Den Tannenhäher per Zufall entdeckt

31. Januar 2019 Aus Von Annelies Seelhofer-Brunner

Diesen Herbst waren verschiedene Zeichen der Natur zu beobachten, die sich zeitlich ganz anders verhielten als in anderen Jahren. Zum Beispiel hatte es Mitte August schon an mehreren Orten Herbstzeitlosen, und auch die Schwalben sind bereits im August ausgezogen und nicht mehr wiedergekehrt, wie andere Jahre auch schon.

Aber etwas Anderes faszinierte mich, nämlich, dass zur gleichen Zeit überall Haselnuss-Schalen herumlagen. “Sind es vielleicht Haselmäuse die die bei uns spärlichen Eichhörnchen?”, überlegte ich mir. “Nein, die hinterlassen von ihrer Ernte kaum Spuren.”

Nun, eine Frau in der Au konnte mir Auskunft geben. Sie beschrieb mir dunkle Vögel, deren Federn mit wenig weissen Bändern versehen seien. Diese huschten mit den abgerissenen Früchten meist zum nächsten Baum um sie sofort auf harter Unterlage aufzubrechen. Ich habe dann oft in der Nähe der Haselbüsche gelauert, aber da die „Ernte“ ziemlich beendet war, kamen die Vögel nicht mehr zu dieser Stelle. Ich habe später in einer Gesprächsrunde davon erzählt, und der anwesende Förster bestätigte mir, dass es sich um Tannenhäher – verwandt mit dem Eichelhäher – handeln müsse. Er gab mir einen Tipp, wo ich ihn mit Sicherheit antreffen würde.

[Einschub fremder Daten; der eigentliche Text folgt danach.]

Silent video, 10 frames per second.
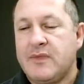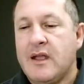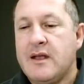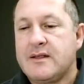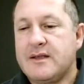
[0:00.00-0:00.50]

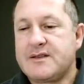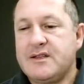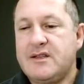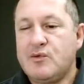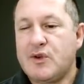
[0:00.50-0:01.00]
The
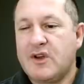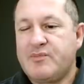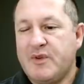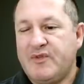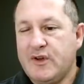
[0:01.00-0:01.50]
city would have
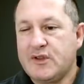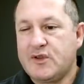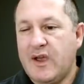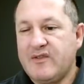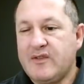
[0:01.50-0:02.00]
preferred to
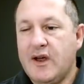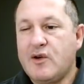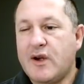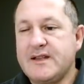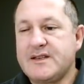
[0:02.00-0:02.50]
have no
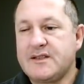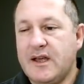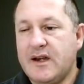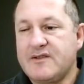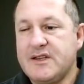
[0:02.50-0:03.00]
rates and
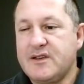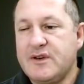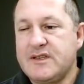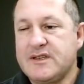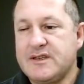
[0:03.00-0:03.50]
tariffs
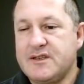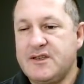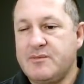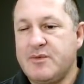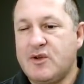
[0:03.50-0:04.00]
increases this
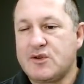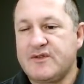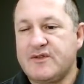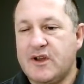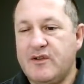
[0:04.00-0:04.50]
year because of
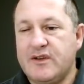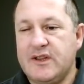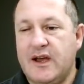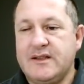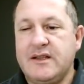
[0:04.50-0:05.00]
the
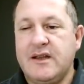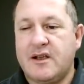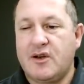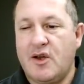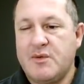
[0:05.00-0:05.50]
COVID-19
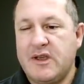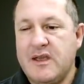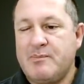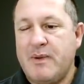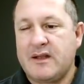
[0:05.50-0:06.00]
economic
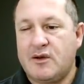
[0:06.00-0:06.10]
impact on the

In der genannten Gegend wollte ich eine Frau befragen, welche aber an Vogelkunde überhaupt nicht interessiert war. „Hier könnt Ihr aber nirgends durch, es ist alles eingezäunt.“ Aber es behagte mir nicht, wieder einfach zurückzugehen. Ich sah ein schönes dichtes Wäldchen, das aber mit mannshohen Staketen umzäunt war. Ich kraxelte diesem entlang den Hang hinauf und kam an den Grenzzaun zur Weide, umgeben von einem fünffachen Stacheldrahtzaun. Ich erinnerte mich an das Gelernte aus dem Aktivdienst und konnte so unbeschadet durchkriechen.  

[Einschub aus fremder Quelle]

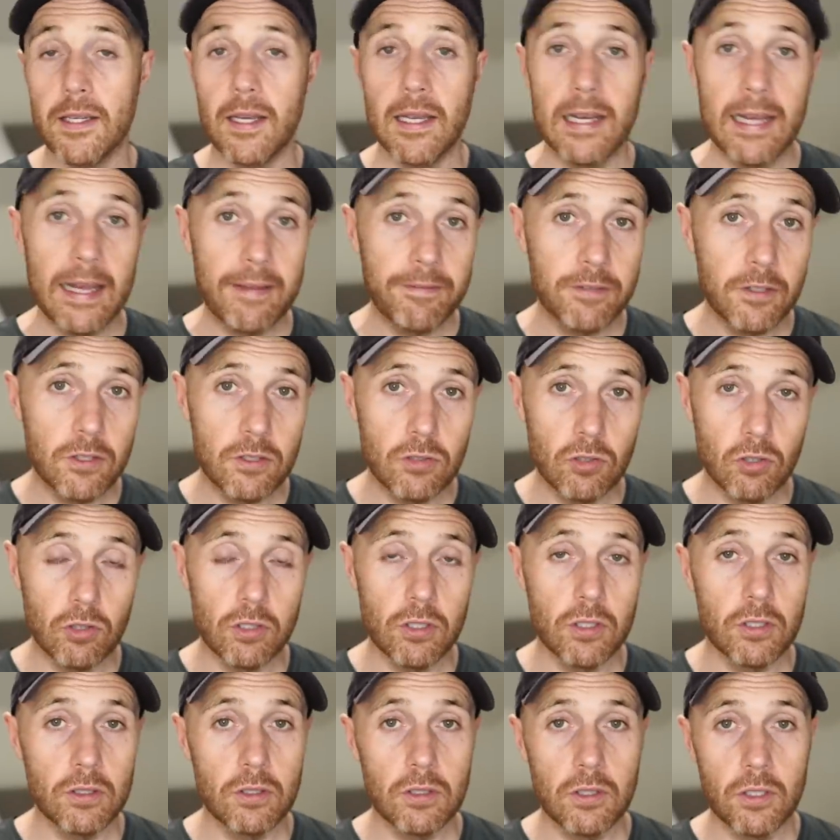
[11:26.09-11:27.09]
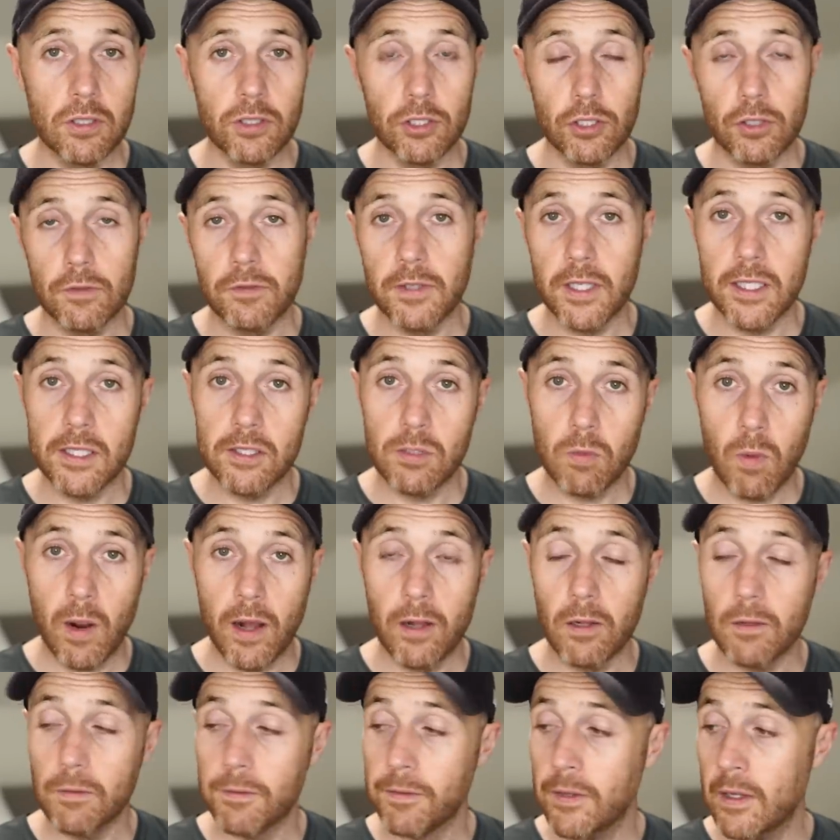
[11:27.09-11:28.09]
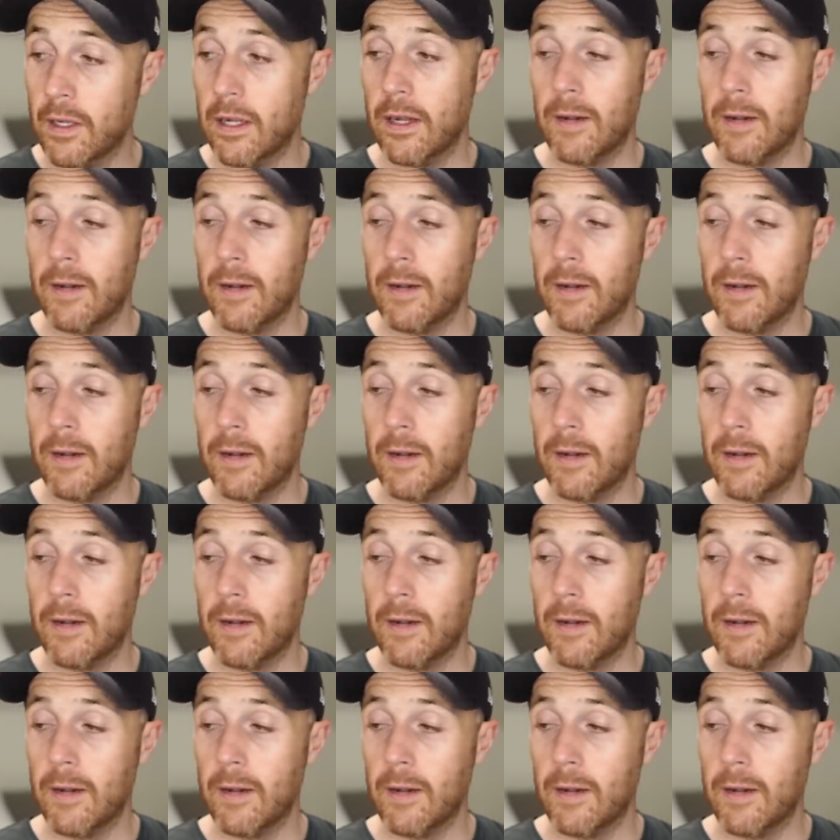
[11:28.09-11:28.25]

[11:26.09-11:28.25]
eleven or the, the new V twelve.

Stark ermüdet erreichte ich die Krete und näherte mich dem Buschwerk im Westen des Grundstücks. Ein leises Rascheln verriet mir, dass Vögel am Naschen waren, und hielt mich eine halbe Stunde lang völlig ruhig. „Nichts gewesen!“, sagte ich mir und begann den Abstieg zur Weierweid. Da! Ein lautes Klatschen, und ein dunkler Vogel schoss fast greifbar nah an mir vorbei, um im Bogenflug ostwärts zu verschwinden. Doch auf der Gegenseite startete ein Anderer. Mit zackigem Flügelschlag versuchte ein Sperber dem Häher der Weg abzuschneiden und in offenes Gelände abzutreiben, was ihm aber nicht gelang. Der Häher klappte die Flügel zu und liess sich in dichtes Gebüsch fallen. Fast gleichzeitig kam ein anderer Vogel dem Boden entlang und setzte sich in das Dickicht.

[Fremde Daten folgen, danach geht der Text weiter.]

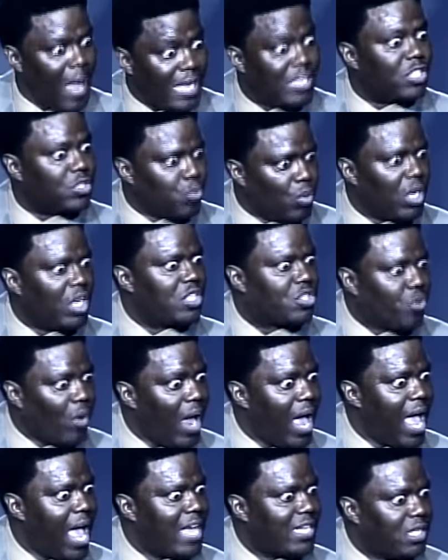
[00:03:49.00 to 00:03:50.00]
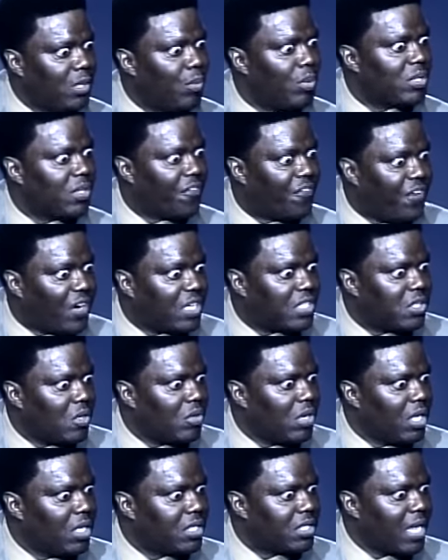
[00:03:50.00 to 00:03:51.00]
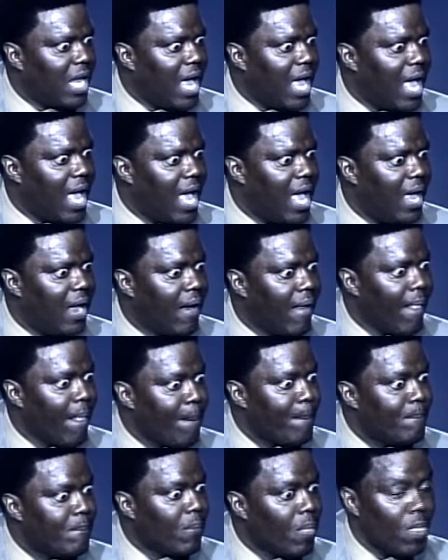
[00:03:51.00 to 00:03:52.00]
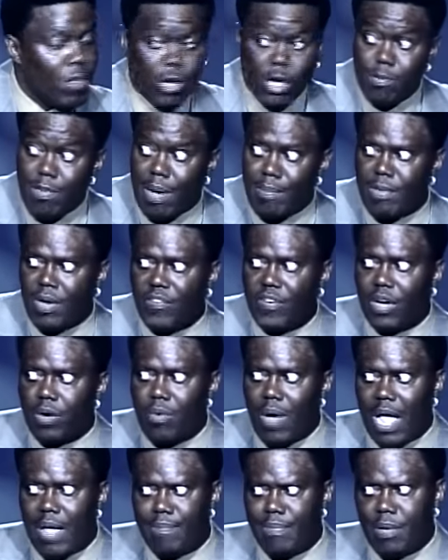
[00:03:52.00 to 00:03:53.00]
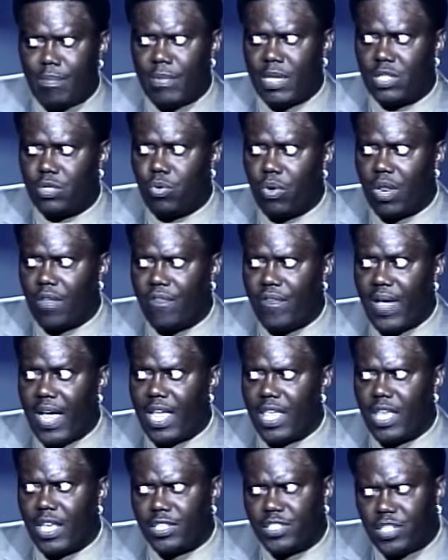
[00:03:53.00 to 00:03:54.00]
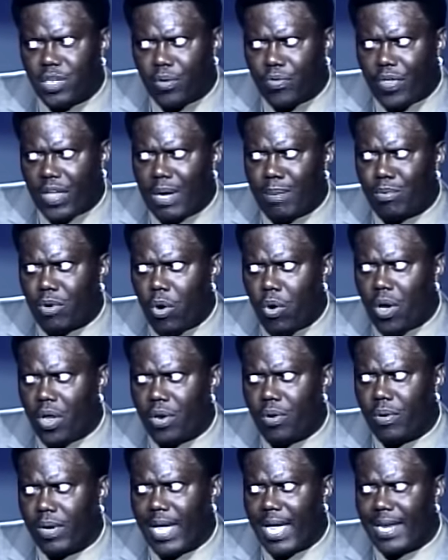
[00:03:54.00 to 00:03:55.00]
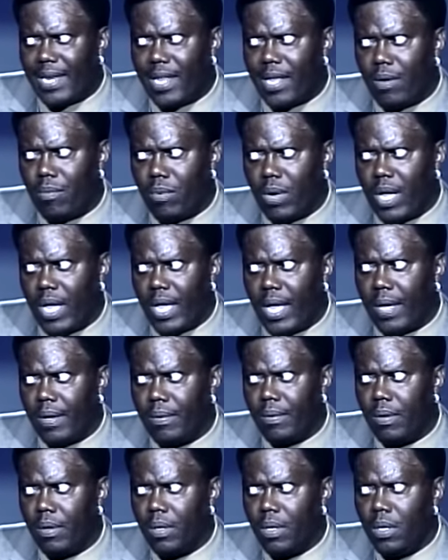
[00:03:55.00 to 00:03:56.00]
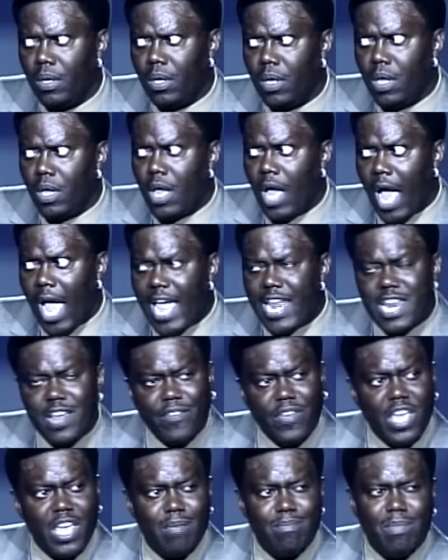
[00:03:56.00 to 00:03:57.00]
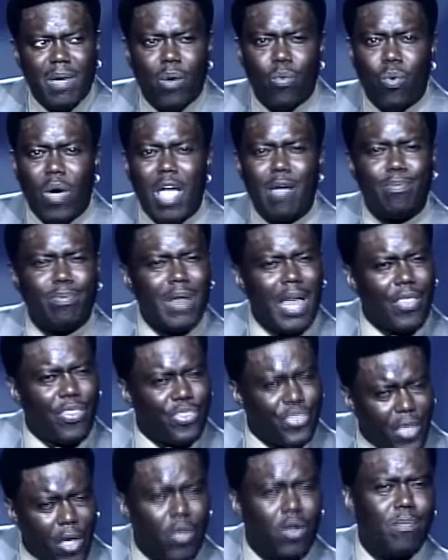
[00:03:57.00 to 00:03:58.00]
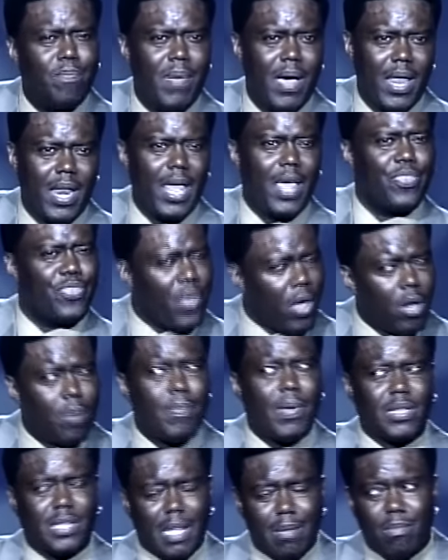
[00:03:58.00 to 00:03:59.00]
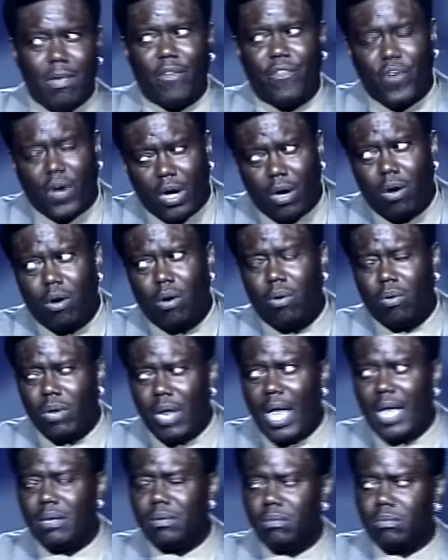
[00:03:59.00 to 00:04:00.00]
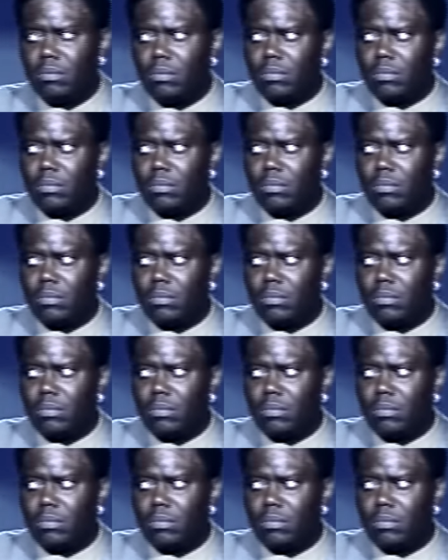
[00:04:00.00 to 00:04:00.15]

I just want to try, see what the fuck is on the other side. But my motherfucking wife been with me twenty-five years. She don't think I'm going no goddamn well. I ain't never hit my wife, but I thought about it. I thought about that motherfucker a whole lot.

Die Farbe hatte ich nun heraus: dunkelgrau bis ins Schwärzliche übergehend mit fahlweissen Tupfen und mit einem schmalen weissen Band um den Hals. Ich war nun sicher, einen Tannenhäher gesehen zu haben. Der entgegenkommende Vogel war ein Jungtier, also war im Dickicht ein Nest verborgen.

Die Verteidigung dieser Geschöpfe gegen ihre Feinde ist bewundernswert. Aber im Stillen möchte ich den neu entdeckten Freunden verraten, ein anderes Domizil zu suchen, denn der Sperber wird  sie nicht aus den Augen verlieren. Er kann sich in Geduld üben… Ich hoffe, dass der Tannenhäher, sonst eher ein Gebirgsvogel, noch viele Freude gewinnen möge.